Dans l’ouverture du Corsaire, Tugan Sokhiev relève le défi d’une partition dramatique dans laquelle Hector Berlioz convoque le caractère sanguin et révolté du « frère » de Childe Harold, Conrad. Le musicien puise à nouveau comme Harold en Italie, dans l’oeuvre de Byron. Lyrisme et intériorité, surtout fougue et esprit de révolte sont magnifiquement portés par la direction fine, tranchante du chef ossète qui a conquis le coeur des musiciens et du public toulousain. D’emblée, son magnétisme et sa vitalité communicative électrisent. c’est un festival d’accents, de nuances, de précisions dans les attaques, en huit minutes, la phalange hier dirigée et hissée souvent à son meilleur par Michel Plasson, a trouvé en Sokhiev, son premier chef invité, un meneur charismatique.
Cette ouverture était un prélude, une manière d’échauffement pour la pièce de choix du programme, et pour nous, le prétexte de notre présence dans la Halle aux grains.
Jeune pianiste de 22 ans (né le 30 juin 1985 à Naklo nad Notecia, Pologne), distingué à Varsovie lors du Concours Frédéric Chopin dont il remporte le premier prix en octobre 2005, Rafal Blechacz s’affirme à chaque concert et pour chacun de ses récitals, comme « le » nouvel interprète de Chopin. Le même Concours avait en leur temps distingué le feu éloquent de Martha Argerich et de Krystian Zimermann (Concours 1975, dernier pianiste polonais à remporter avant Rafal Blechacz, le prestigieux trophée). Son jeu subtil, détaché, particulièrement articulé souligne tout ce que l’écriture chopinienne emprunte au legato bellinien, mais aussi, apport spécifique de l’interprète, ses climats liés à l’enfance, au murmure, au rêve, au repli et à l’onirisme. Autant de qualités que le jeune pianiste sait cultiver avec une grâce naturelle, sobre, chantante, marquant l’esprit et l’oreille par sa douceur et son style « émerveillé ». Dans le toucher du pianiste, s’écoule sans réserve et sans fausse affectation, l’intensité d’un chant intérieur, à la fois mélancolique et engagé dans l’action.
Après un premier récital en France à la Roque d’Anthéron, Rafal Blechacz donnait son premier concert avec orchestre dans une salle, à Toulouse. Dans le Concerto pour piano n°1 de Frédéric Chopin, Tugan Sokhiev et Rafal Blechacz composent un duo de rêve: le chef écoute l’instrument solo, équilibre le rapport soliste / orchestre, déploie un formidable tremplin pour le jeune pianiste, à la fois enveloppant et dialogué.A l’écoute virile, remarquablement affûté et équilibrée du chef, répond la sensibilité à la fois souple et naturelle du jeune pianiste.
Son approche des Polonaises, Mazurkas, du Concerto n°1 lui a permis d’obtenir de nombreux autres distinctions révélant son affinité avec Chopin.

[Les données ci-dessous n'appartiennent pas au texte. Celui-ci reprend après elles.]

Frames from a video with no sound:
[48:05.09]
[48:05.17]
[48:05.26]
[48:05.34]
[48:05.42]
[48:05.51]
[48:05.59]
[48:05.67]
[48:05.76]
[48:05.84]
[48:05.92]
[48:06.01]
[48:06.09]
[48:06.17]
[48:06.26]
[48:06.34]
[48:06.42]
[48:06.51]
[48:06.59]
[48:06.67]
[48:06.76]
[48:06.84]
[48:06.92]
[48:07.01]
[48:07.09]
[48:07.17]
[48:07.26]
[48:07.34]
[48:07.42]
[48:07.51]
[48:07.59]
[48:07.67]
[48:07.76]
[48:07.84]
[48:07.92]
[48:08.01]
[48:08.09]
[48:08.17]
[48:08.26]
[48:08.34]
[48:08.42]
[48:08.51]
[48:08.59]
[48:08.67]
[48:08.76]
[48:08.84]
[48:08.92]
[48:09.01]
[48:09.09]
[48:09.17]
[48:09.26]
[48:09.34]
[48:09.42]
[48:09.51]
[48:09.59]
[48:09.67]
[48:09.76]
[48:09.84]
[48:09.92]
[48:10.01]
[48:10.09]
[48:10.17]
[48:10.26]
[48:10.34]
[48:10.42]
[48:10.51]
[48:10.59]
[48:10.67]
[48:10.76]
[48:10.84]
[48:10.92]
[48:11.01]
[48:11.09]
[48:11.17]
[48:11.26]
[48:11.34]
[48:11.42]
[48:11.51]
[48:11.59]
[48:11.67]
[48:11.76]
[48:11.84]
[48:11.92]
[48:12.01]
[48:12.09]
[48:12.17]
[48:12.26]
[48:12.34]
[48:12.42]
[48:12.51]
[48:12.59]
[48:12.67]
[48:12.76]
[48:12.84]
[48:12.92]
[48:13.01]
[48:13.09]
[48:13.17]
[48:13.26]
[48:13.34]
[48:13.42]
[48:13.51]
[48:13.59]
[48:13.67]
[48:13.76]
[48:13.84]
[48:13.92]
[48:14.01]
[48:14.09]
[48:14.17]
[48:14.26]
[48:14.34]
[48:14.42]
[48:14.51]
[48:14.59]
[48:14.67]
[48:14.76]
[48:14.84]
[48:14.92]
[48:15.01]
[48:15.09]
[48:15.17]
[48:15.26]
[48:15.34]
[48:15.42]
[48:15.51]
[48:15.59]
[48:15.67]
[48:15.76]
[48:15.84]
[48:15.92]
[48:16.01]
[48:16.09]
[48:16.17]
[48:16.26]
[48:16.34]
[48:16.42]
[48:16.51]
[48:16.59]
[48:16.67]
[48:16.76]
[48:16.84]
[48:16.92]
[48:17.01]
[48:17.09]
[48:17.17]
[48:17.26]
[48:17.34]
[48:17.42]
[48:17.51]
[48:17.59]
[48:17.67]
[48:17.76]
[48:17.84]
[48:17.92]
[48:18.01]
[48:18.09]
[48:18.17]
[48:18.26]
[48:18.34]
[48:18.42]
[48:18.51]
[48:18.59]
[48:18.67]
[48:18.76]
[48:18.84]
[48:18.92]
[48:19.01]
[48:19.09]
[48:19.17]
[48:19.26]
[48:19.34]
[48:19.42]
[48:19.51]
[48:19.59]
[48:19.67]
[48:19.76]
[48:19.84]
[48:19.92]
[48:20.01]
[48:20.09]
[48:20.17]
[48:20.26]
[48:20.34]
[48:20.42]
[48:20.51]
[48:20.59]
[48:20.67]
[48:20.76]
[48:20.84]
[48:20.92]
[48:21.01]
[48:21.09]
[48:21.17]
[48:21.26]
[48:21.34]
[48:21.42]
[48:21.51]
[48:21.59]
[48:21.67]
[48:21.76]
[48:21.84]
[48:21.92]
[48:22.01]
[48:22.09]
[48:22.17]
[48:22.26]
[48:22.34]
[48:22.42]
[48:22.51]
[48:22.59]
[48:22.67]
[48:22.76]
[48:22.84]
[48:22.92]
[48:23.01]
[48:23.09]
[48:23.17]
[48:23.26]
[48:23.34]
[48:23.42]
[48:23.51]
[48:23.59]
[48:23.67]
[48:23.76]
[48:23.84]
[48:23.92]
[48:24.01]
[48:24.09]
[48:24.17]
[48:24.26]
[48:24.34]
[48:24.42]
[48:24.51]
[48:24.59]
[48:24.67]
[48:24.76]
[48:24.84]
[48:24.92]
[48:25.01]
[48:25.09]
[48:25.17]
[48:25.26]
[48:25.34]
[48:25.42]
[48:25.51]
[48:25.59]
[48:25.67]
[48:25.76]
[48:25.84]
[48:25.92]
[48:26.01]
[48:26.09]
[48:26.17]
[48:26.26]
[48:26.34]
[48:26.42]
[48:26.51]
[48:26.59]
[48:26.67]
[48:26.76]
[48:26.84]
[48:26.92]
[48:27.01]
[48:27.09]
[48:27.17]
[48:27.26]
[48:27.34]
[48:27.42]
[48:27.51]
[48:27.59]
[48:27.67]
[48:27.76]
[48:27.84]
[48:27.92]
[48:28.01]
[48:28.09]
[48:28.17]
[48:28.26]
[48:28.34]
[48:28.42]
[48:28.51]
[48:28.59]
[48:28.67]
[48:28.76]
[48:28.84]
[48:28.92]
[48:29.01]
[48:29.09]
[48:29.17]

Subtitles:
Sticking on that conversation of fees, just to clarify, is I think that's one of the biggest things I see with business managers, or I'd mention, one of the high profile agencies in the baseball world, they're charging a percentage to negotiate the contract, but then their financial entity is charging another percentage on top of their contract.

Sa lecture des Sonates a été même récompensée par l’obtention du Prix Krystian Zimerman, qui est l’un des modèles du jeune Rafal Blechacz.
Le duo magicien Sokhiev/Blechacz se produira après Toulouse, en Allemagne, dans le même programme, de Essen à Stuttgart
Et pour Paris, il faudra encore attendre début 2008 (le 27 janvier au Châtelet. Récital Mozart et Chopin, suivi par Narbonne, le 28 janvier: Mozart, Debussy, Szymanowski, Chopin…). Quand au disque, le jeune prodige fera son entrée désormais attendue au sein de l’écurie Deutsche Grammophon, en janvier 2008, avec un récital consacré aux 24 Préludes de … Chopin!
Toulouse. La Halle aux grains, le samedi 13 octobre 2007. Hector Berlioz: Ouverture du Corsaire. Frédéric Chopin: Concerto pour piano n°1 en mi mineur opus 27. Rafal Blechacz, piano. Orchestre National du Capitole de Toulouse, direction: Tugan Sokhiev.